Già un secolo prima di Campanella, papa Giulio II della Rovere, eletto il 1 novembre 1503, sulla base di calcoli astrologici, spostò la data della sua consacrazione al 26 novembre. E la situazione non è cambiata in tempi più recenti: non mancano esempi di personaggi “più contemporanei”, con ruoli politici, che hanno agito a seconda degli astri annunciati da Dzhuna, la leggendaria astrologa e guaritrice segreta di molti potenti. Primi tra tutti Leonid Brezhnev, segretario del Partito Comunista Sovietico, e poi Edward Shevardnadze, l’apostolo della perestroika e della glasnost. Si ricordi anche il sarcasmo dei media americani verso Nancy Reagan, il quale spinse per organizzare un incontro tra suo marito e Gorbaciov in una data indicata dagli astri.

Adesso si interrogano i virologhi sulla scoperta di un vaccino e sulla fine della pandemia; allora i cardinali si rivolgevano agli scienziati-astrologi più attendibili, giostrandosi tra i vari e contraddittori oroscopi per trovarsi pronti nel caso di una convocazione di un conclave, e sperare così di fare carriera.

Tornando a Campanella, nonostante la protezione di Urbano VIII, gli spagnoli chiedevano l’estradizione del filosofo il quale dovette alla fine fuggire, proprio su consiglio del papa, e riparare in Francia dove fu accolto benevolmente ed ebbe la protezione del re Luigi XV e del cardinale Richelieu. Proprio mentre era presente alla corte reale, nacque, il 5 settembre del 1638 Luigi XIV di Borbone, il futuro Re Sole, definito da Campanella come “fanciullo prodigioso”, nato nello stesso suo giorno, l’inizio di una nuova età dell’oro. Nel bambino Campanella riversava le aspettative per l’ instaurazione di una monarchia universale con una sola religione e alla vittoria sui due più acerrimi nemici della Chiesa: gli eretici e i machiavellisti. Machiavelli infatti, rappresentante di una concezione laica del potere con riduzione delle religioni a ragion di stato, era, per Campanella, il campione di un anti-vangelo che dominava “questo secolo infelice”, precursore dell’Anticristo.

Si diceva che Satana in persona avesse messo a capo delle sue armate Machiavelli.

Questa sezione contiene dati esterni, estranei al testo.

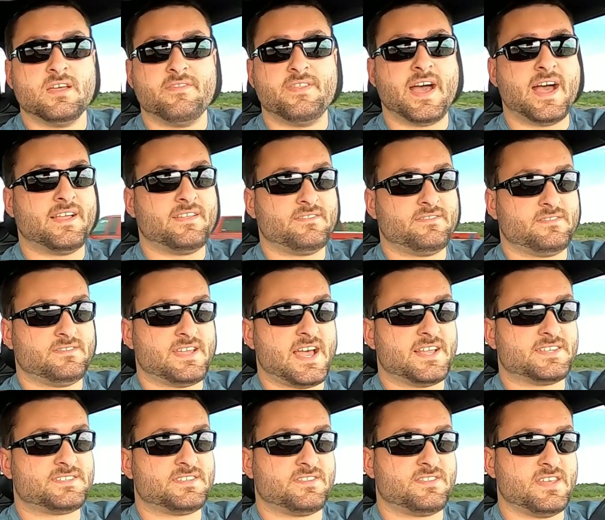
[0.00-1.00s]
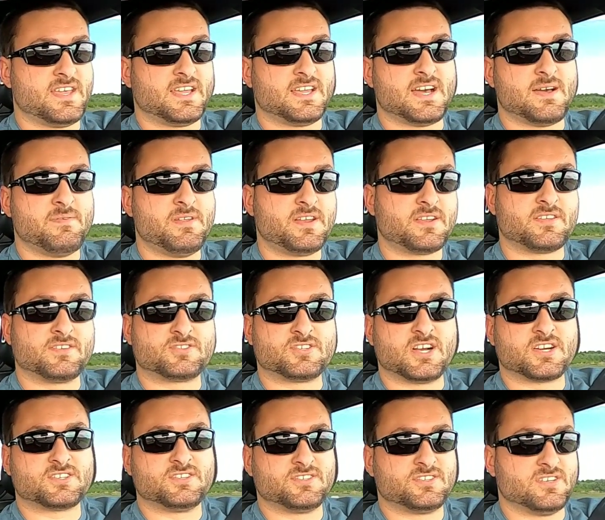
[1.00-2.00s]
That's the thing. I'm in a
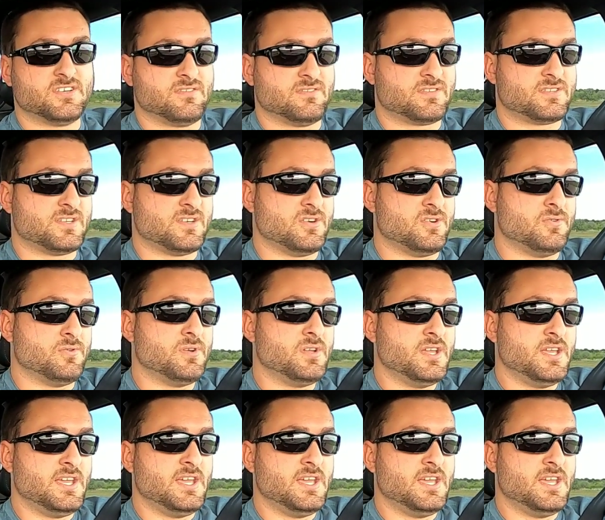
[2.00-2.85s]
construction zone, so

Quel Machiavelli che con amaro realismo osservava che “sono tanto semplici li uomini, e tanto obediscono alle necessità presenti, che colui che inganna troverà sempre chi si lascerà ingannare.”

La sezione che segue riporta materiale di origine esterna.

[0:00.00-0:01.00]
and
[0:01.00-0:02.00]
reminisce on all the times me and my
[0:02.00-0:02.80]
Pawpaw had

Convinto che i mali del mondo derivassero dall’ignoranza, nella Città del sole Campanella aveva sostenuto l’importanza dell’educazione per tutti. “Per lottare servono i libri”. Ne auspicava addirittura la diffusione come arma contro i Turchi. Non certo per convertirli, quanto “per disviare i popoli dall’armi alle lettere e introdurre più dispute di teologia e filosofia peripatetica, stoica, platonica e telesiana a ciò che si dividano e si snervino”. Dal mondo cristiano i turchi avevano preso le armi, le artiglierie e gli schiavi, ma non i libri, temendo di snervare le loro virtù militari perché essi potevano generare discordia e distogliere dai propri doveri (qualche secolo più tardi, in Fahrenheit 451, Ray Bradbury dirà che “un libro è una pistola carica”). Campanella morì nel 1639 nel convento parigino di Saint-Honoré.